Um vazamento de fluido de perfuração identificado pela Petrobras no domingo (4), a cerca de 175 quilômetros da costa do Amapá, reacendeu o debate sobre os riscos da exploração de petróleo na Foz do Amazonas. A estatal informou a paralisação das atividades e assegurou que o material liberado atende aos padrões de toxicidade e é biodegradável, sem oferecer, segundo a empresa, danos ao meio ambiente ou à saúde humana. No entanto, organizações indígenas e ambientalistas expressaram profunda preocupação, classificando o incidente como um prenúncio de futuras tragédias em uma das regiões de maior biodiversidade do planeta.

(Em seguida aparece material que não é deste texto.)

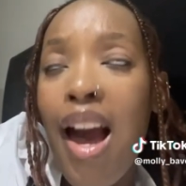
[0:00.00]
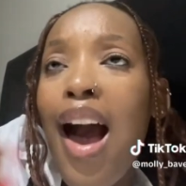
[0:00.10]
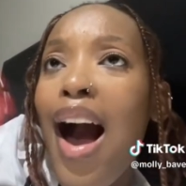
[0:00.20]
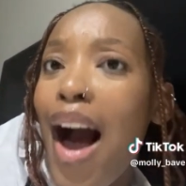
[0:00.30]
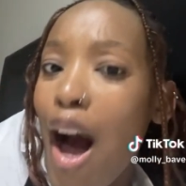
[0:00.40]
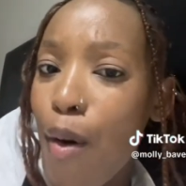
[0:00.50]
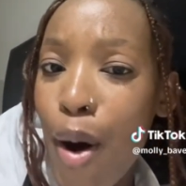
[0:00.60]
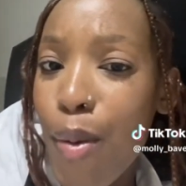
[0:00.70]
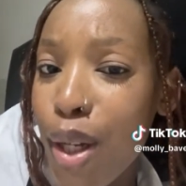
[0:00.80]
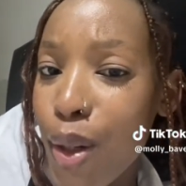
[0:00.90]
How are
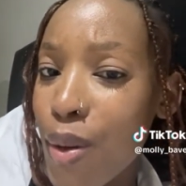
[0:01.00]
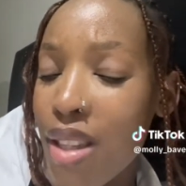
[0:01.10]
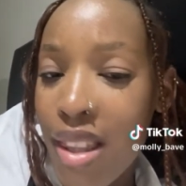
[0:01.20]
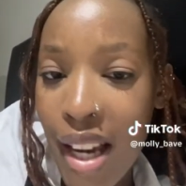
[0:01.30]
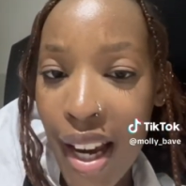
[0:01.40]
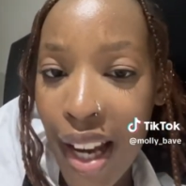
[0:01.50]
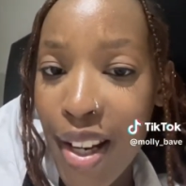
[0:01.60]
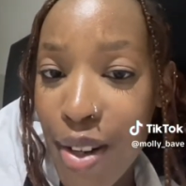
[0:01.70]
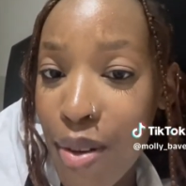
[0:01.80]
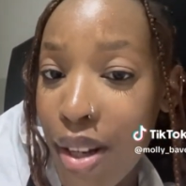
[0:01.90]
we losing the
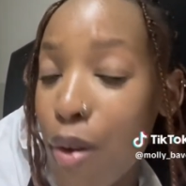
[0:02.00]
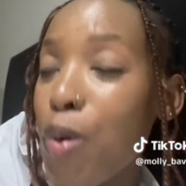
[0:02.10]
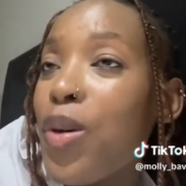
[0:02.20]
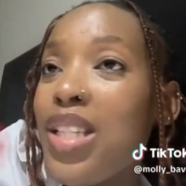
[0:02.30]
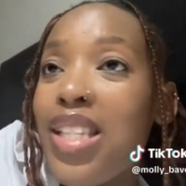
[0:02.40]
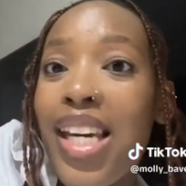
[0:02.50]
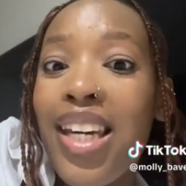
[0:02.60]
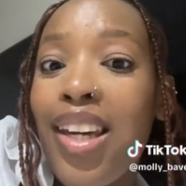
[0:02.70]
cutlery? Who is taking it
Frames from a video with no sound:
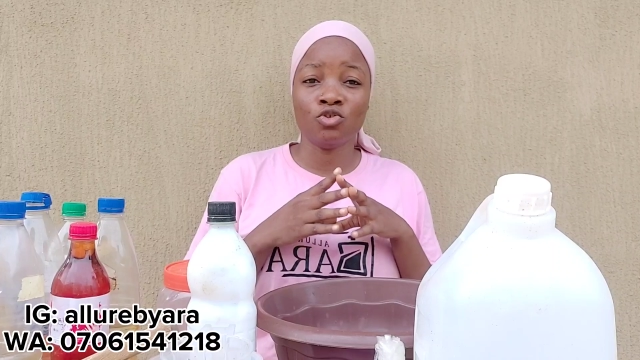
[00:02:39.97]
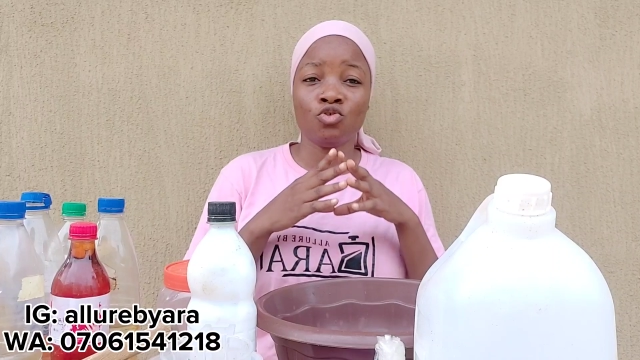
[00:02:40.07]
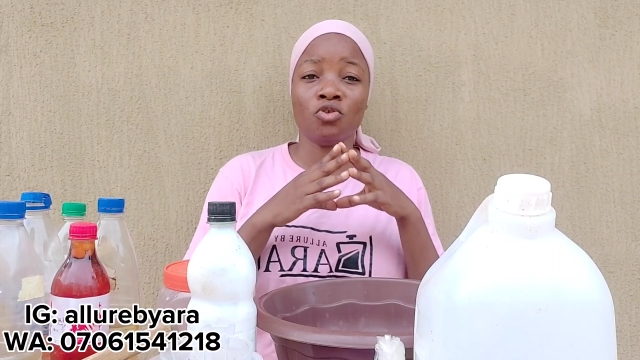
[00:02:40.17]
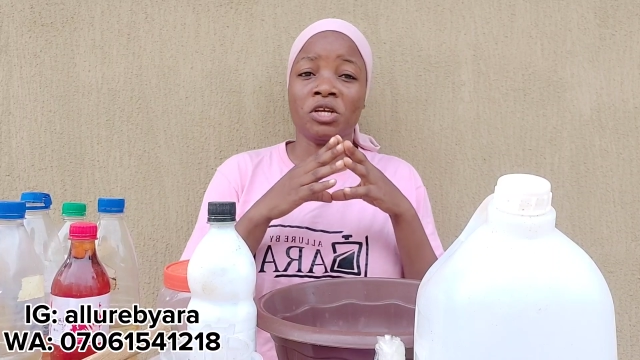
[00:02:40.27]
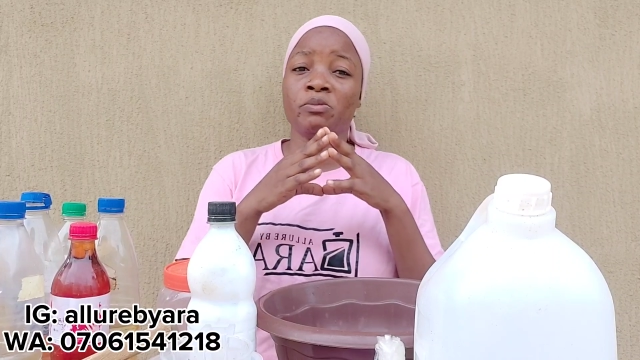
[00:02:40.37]
you
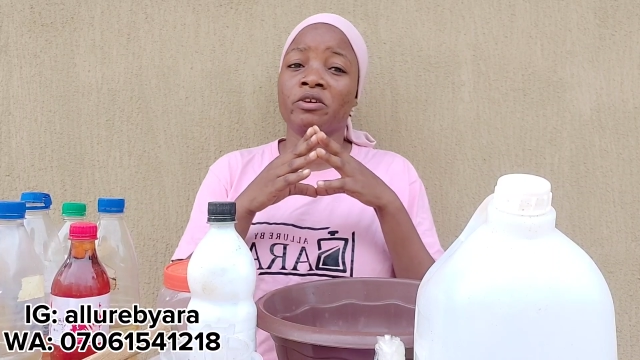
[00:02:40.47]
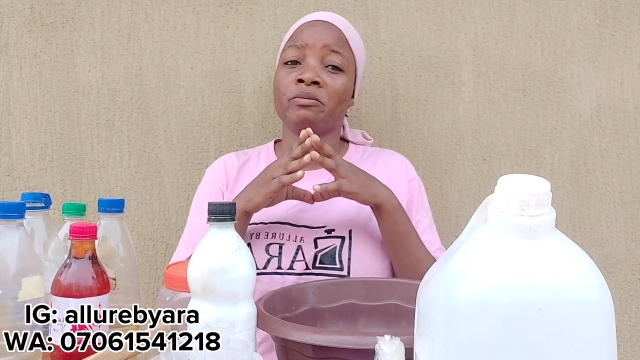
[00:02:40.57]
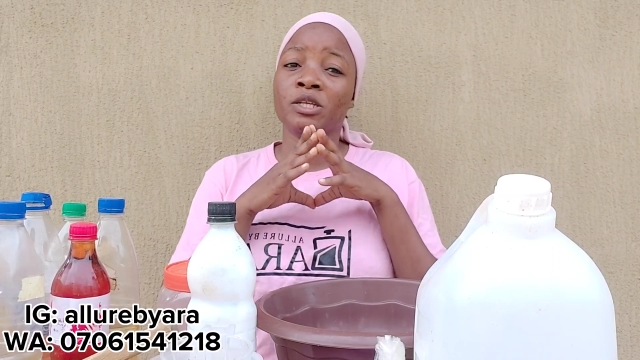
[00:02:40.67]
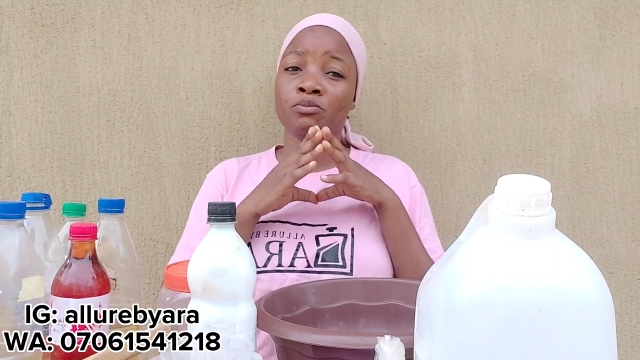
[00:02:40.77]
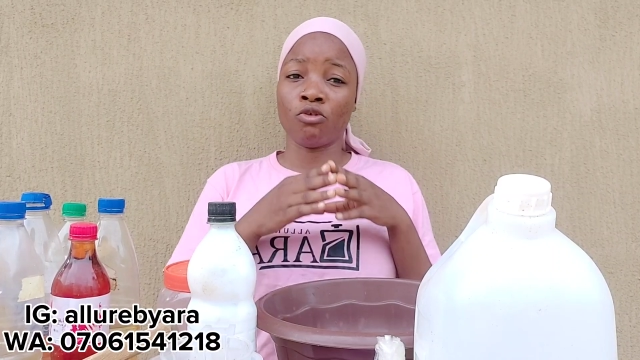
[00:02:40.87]
do your
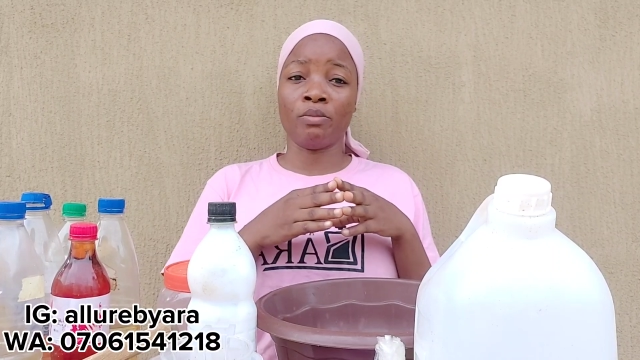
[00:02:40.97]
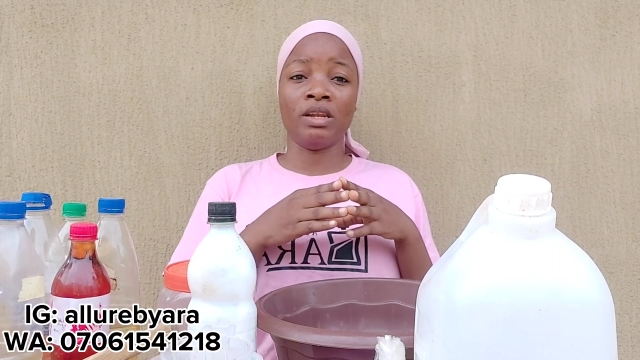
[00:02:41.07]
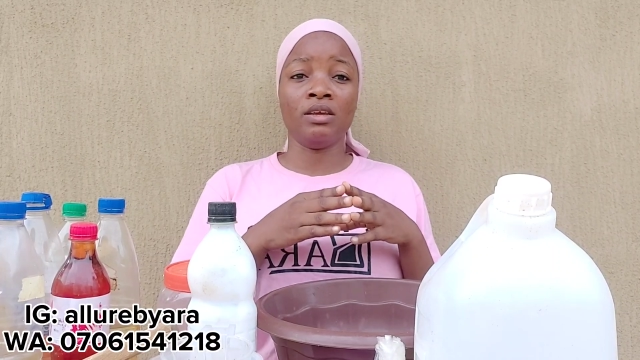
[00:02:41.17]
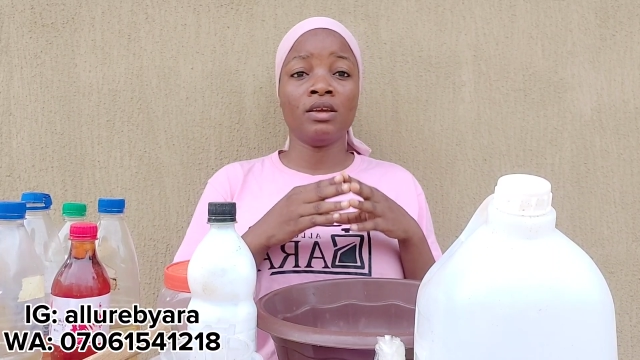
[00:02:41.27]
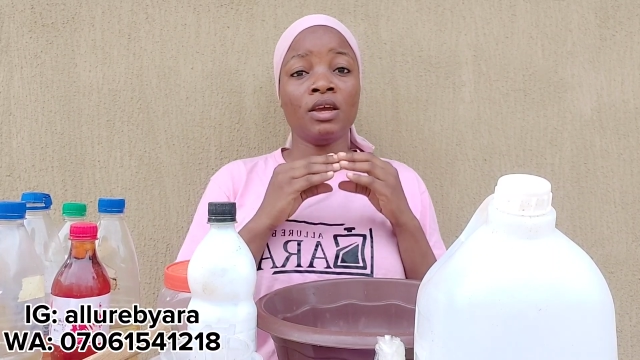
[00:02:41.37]
experiments
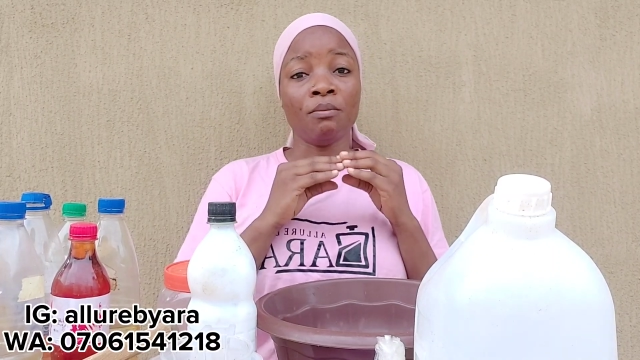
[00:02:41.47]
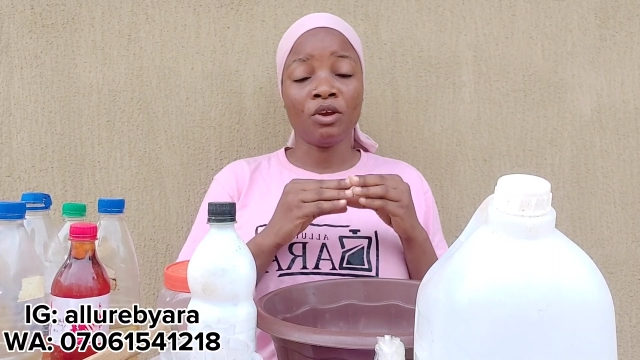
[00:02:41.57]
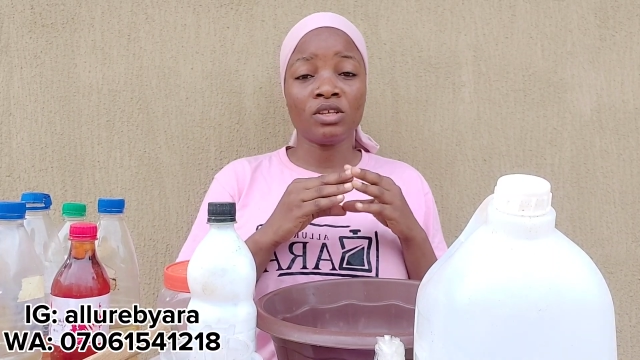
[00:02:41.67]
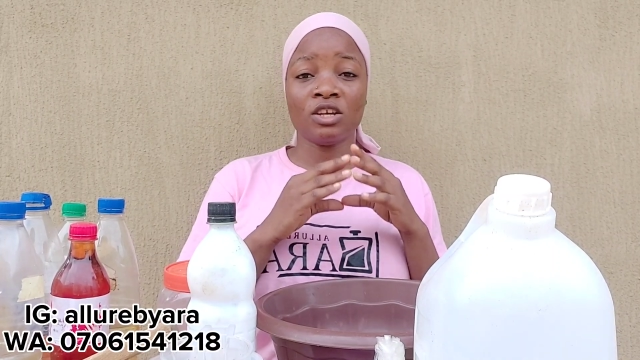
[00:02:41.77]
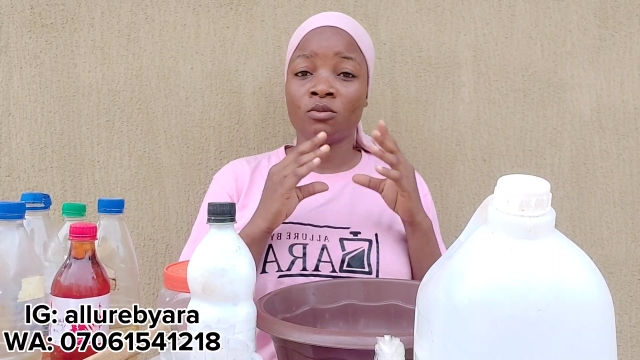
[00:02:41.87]
properly,
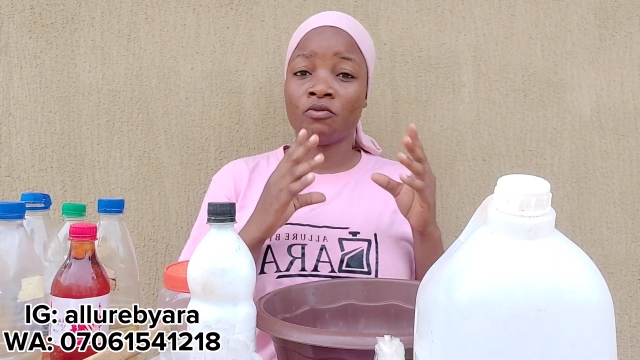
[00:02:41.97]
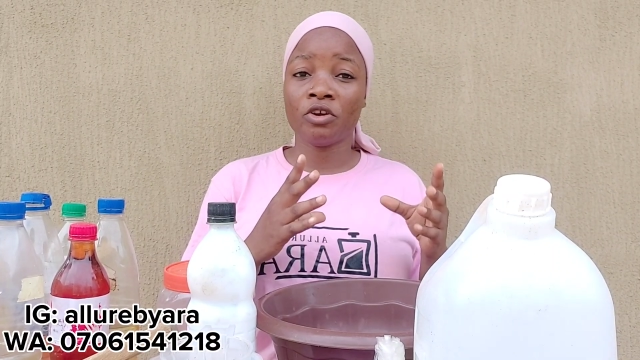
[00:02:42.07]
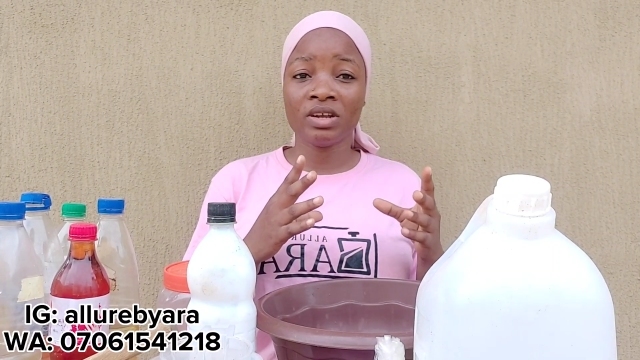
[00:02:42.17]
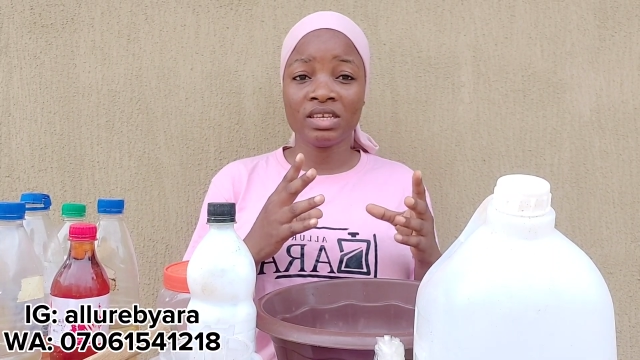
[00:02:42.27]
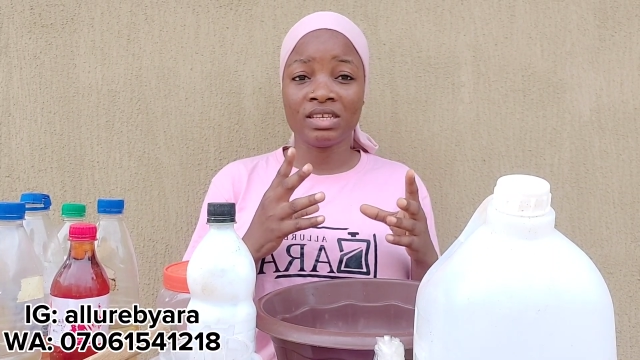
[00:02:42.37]
because there are some
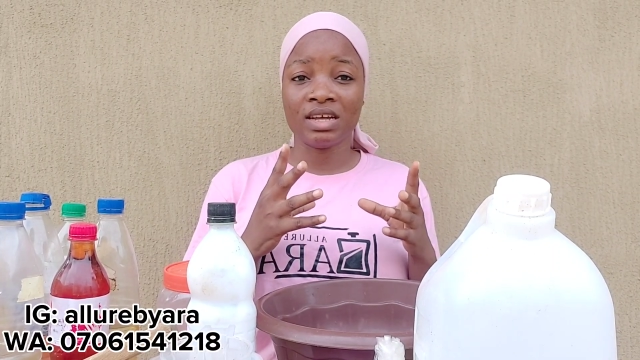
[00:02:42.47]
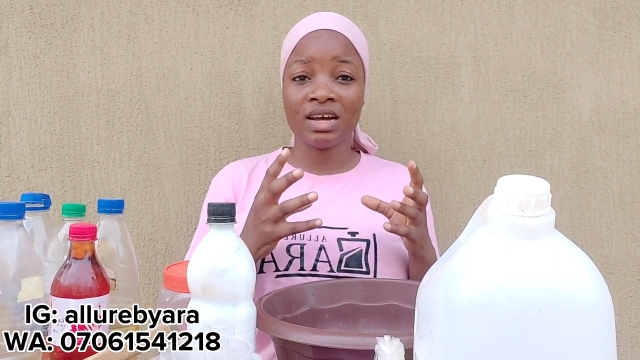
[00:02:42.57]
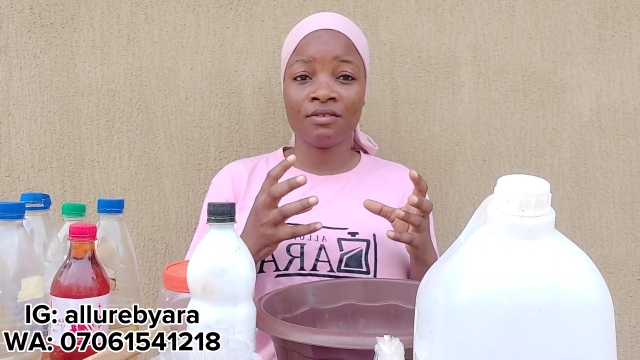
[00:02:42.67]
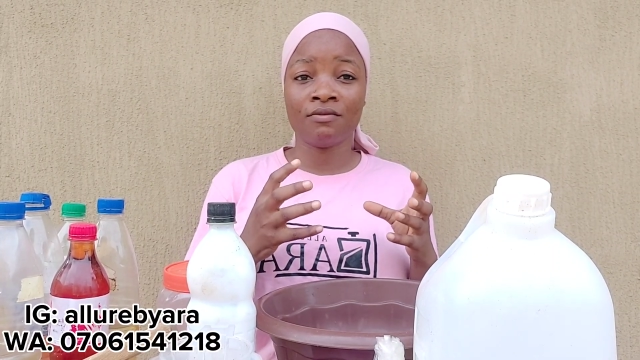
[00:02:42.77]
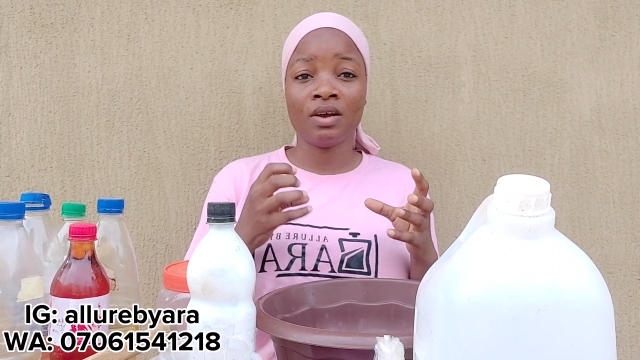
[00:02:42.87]
fragrances that
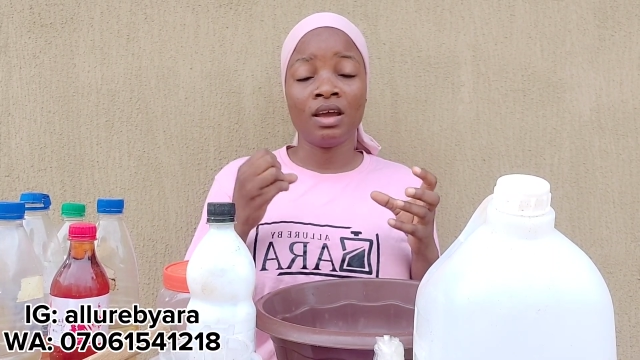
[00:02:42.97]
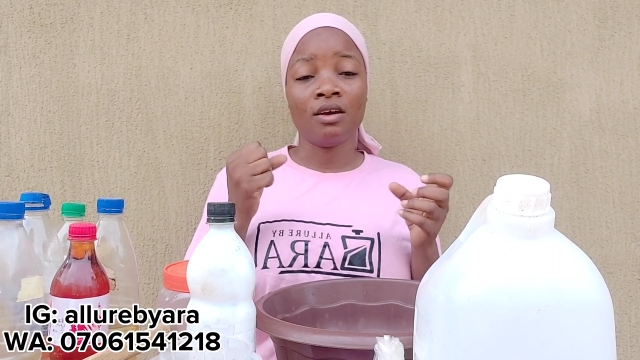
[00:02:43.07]
have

Riscos Estruturais e Insegurança Ambiental
O Instituto Internacional Arayara destacou que, independentemente das garantias da Petrobras, ocorrências como essa expõem as fragilidades estruturais da atividade petrolífera em ecossistemas sensíveis. A entidade ressaltou a incerteza sobre o comportamento das correntes marítimas profundas na região, o que, segundo o instituto, eleva o risco de acidentes, inclusive de proporções transfronteiriças. A Foz do Amazonas é uma área crucial para a subsistência de comunidades costeiras e tradicionais, tornando qualquer incidente ambiental uma ameaça direta aos seus modos de vida.
Temores de Comunidades Tradicionais Confirmados
A Articulação dos Povos e Organizações Indígenas do Amapá e Norte do Pará (Apoianp) e o Conselho dos Caciques dos Povos Indígenas do Oiapoque (CCPIO) manifestaram que o vazamento corrobora os receios das populações locais. As organizações indígenas enfatizaram que a exploração petrolífera na costa representa uma ameaça iminente aos ecossistemas marinhos e costeiros, dos quais dependem para sua sustentabilidade física e cultural. O incidente, mesmo em fase de pesquisa, é visto como um indicativo dos perigos inaceitáveis associados ao projeto, que, segundo as entidades, desrespeita a Convenção 169 da OIT ao não garantir a Consulta Prévia, Livre e Informada às comunidades afetadas.
Ação Judicial e Falhas no Licenciamento
A concessão da licença pelo Ibama para a Petrobras realizar perfurações exploratórias no bloco FZA-M-59, em outubro de 2025, já havia sido alvo de contestação. Oito organizações, incluindo a APIB, Greenpeace Brasil e WWF-Brasil, entraram com uma ação judicial pedindo a anulação do licenciamento e a suspensão das atividades. A ação aponta desrespeito aos direitos de indígenas e comunidades tradicionais, falhas graves na modelagem ambiental que colocam a biodiversidade em risco e a ignorância sobre os impactos climáticos do projeto. Posteriormente, o Ministério Público Federal também ingressou com ação, solicitando a nulidade ou suspensão da licença, citando falhas nos estudos ambientais e a ausência de um Plano de Compensação da Atividade Pesqueira (PCAP) para a fase exploratória, o que deixaria pescadores e extrativistas desprotegidos.
Em resposta às preocupações, a Petrobras reiterou a adoção de todas as medidas de controle e a notificação aos órgãos competentes, garantindo a segurança da sonda e do poço. A estatal defende a exploração de novas fronteiras de petróleo como necessária para a transição energética. O Ibama, por sua vez, afirmou que a licença foi emitida após um processo técnico rigoroso, com aprimoramentos na estrutura de resposta a emergências desde indeferimentos anteriores. A Advocacia-Geral da União (AGU) comprometeu-se a dar tratamento prioritário à ação judicial, buscando a preservação de todos os aspectos ambientais, sociais e econômicos envolvidos.